I was leafing through a magazine article about the many restored Virginia homes of our founding fathers recently and when I got to James Monroe, our fifth president, I learned that not only is his home open to the curious public, but so is his former law office located in nearby Richmond. But I was a bit taken aback to read that it contains – and I quote – ‘the Louis XXVI Secretary that is believed to be the desk on which he wrote the Monroe Doctrine”.  Here comes the trick question: Who really wrote the Monroe Doctrine? After this build-up, I’m sure that you have already figured out that it wasn’t President Monroe! It was actually written by his Secretary of State and future President, John Quincy Adams! He was also the first president to be sworn into office wearing long pants.

But I digress.

Our sixth President served his country well and certainly long. John Quincy Adams was perhaps the most successful Secretary of State in the history of the US. In addition to ghost-writing the Monroe Doctrine, he had enjoyed a long and distinguished career as a European diplomat, won a seat in the Massachusetts state senate, and served a term in the US Senate. He also somehow fit in three years as a “Professor of Oratory” at Harvard. His resume concludes with the singular achievement (by a former president) of serving seven terms in the US House of Representatives.

But his presidency was distinguished mainly for being the second one-term president (his hapless father was the first.) Neither apparently understood that the Presidency is basically a popularity contest. They each insisted on doing their duty as they saw it, and damn the consequences. His term was deemed an abject failure because Jacksonians united to criticize and block his every initiative. (Is this starting to sound familiar at all?)

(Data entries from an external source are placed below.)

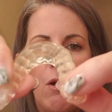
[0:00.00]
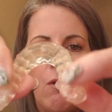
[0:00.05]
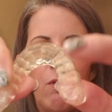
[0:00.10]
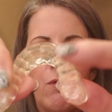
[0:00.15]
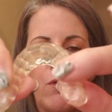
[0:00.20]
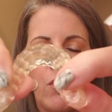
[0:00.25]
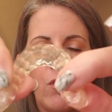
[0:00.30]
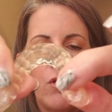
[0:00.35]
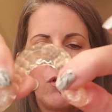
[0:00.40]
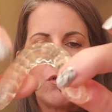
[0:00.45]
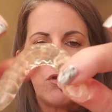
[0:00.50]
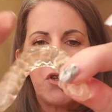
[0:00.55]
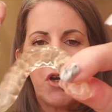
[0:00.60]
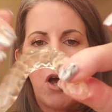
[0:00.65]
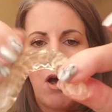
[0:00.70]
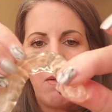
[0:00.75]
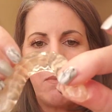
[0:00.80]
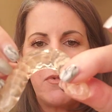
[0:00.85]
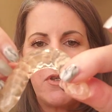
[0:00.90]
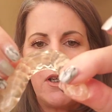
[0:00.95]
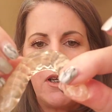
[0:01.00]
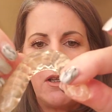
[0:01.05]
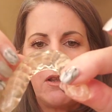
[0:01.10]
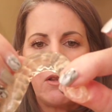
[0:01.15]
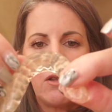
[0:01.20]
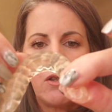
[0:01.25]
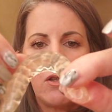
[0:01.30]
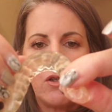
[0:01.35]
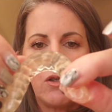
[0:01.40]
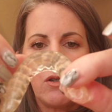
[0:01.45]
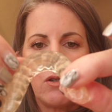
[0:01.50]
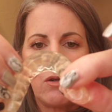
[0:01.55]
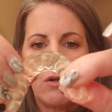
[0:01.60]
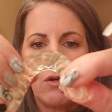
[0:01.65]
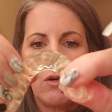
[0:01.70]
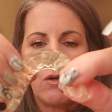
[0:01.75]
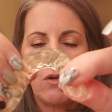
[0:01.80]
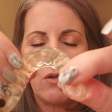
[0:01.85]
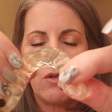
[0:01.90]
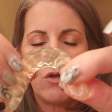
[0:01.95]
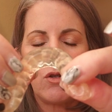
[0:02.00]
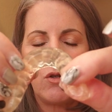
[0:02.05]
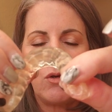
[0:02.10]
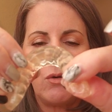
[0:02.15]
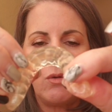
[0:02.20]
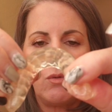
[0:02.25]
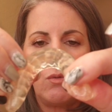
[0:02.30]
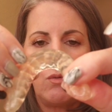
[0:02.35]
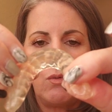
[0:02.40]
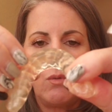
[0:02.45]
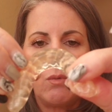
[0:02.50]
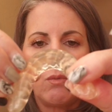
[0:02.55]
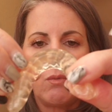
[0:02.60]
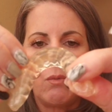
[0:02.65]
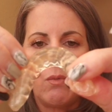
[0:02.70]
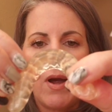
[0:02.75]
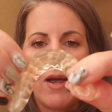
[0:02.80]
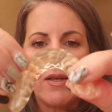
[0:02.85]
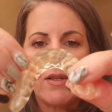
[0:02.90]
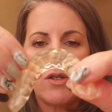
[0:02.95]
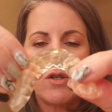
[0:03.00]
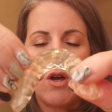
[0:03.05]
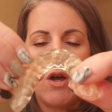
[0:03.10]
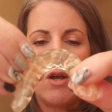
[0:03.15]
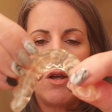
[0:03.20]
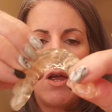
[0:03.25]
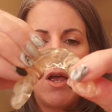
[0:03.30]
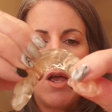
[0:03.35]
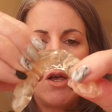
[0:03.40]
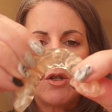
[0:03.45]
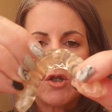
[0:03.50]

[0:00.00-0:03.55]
for your top teeth to rest on.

In retrospect, his agenda – aimed at creating national unification – was not only ambitious, but very worthy. One of his most original and important ideas was that the federal government should oversee “internal improvements” – building roads, bridges, canals, harbors and the like. He understood that only the federal government had the funds and power to execute such projects. And it didn’t stop there: He envisioned and advocated land grant universities, the Panama Canal, the Tennessee Valley Authority, the Federal Reserve, and the Interstate Highway System – all eventually implemented by later presidents with less recalcitrant Congresses.

“Let not foreign nations with less liberty exceed us in ‘public improvement’. To do so would ‘cast away the bounties of Providence’ and doom what should become the world’s most powerful nation ‘to perpetual inferiority’.” (p. 403, Lions of the West by Robert Morgan).

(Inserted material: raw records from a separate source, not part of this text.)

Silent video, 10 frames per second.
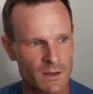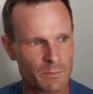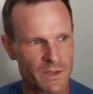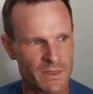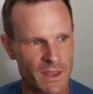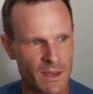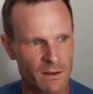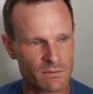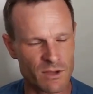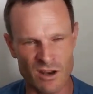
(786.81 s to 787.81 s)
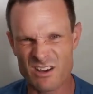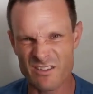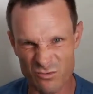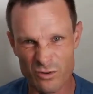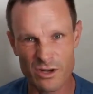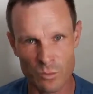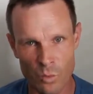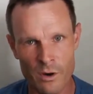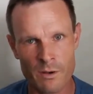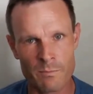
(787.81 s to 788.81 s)
But then, you know, if you really
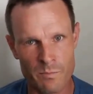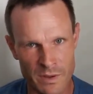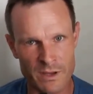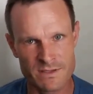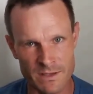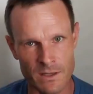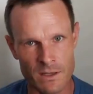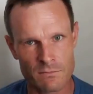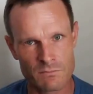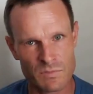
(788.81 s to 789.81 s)
want big city,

While his presidency seems irredeemable, his overall reputation has been burnished over the years by more thorough research and an excellent new biography by award-winning historian, Fred Kaplan. I’m guessing that much of this information is news to most Americans.

But I’m something of an Adams groupie and received the book as validation rather than surprising. I’ve been a fan of the Adams family since the early seventies when PBS produced a wonderful series called “The Adams Chronicles”. I’ve since read many books on the family (including “The Education of Henry Adams”, the two volume autobiography of JQA’s grandson, which I’ve actually read twice), and thoroughly enjoyed the more recent HBO series on John Adams (based on David McCullough’s biography of Adams) starring Paul Giamatti and Laura Linney.

This fascination may seem a bit excessive even given my natural predilection for American history, unless you factor in my dirty little secret. It seems that JQA’s mother, Abigail, was related to famous Pilgrim John Alden, and guess who else can claim this connection? My relatives may not have come over on the Mayflower, but somebody in my family tree married into the Alden family shortly after arriving on these shores in 1630. How cool is that?

OK, I was taught – and fervently espouse – that you are what you have been taught; not what’s running in your veins. Still, it could be at least a partial explanation for what may be turning into an actual Adams obsession. I guess there are worse things to obsess about.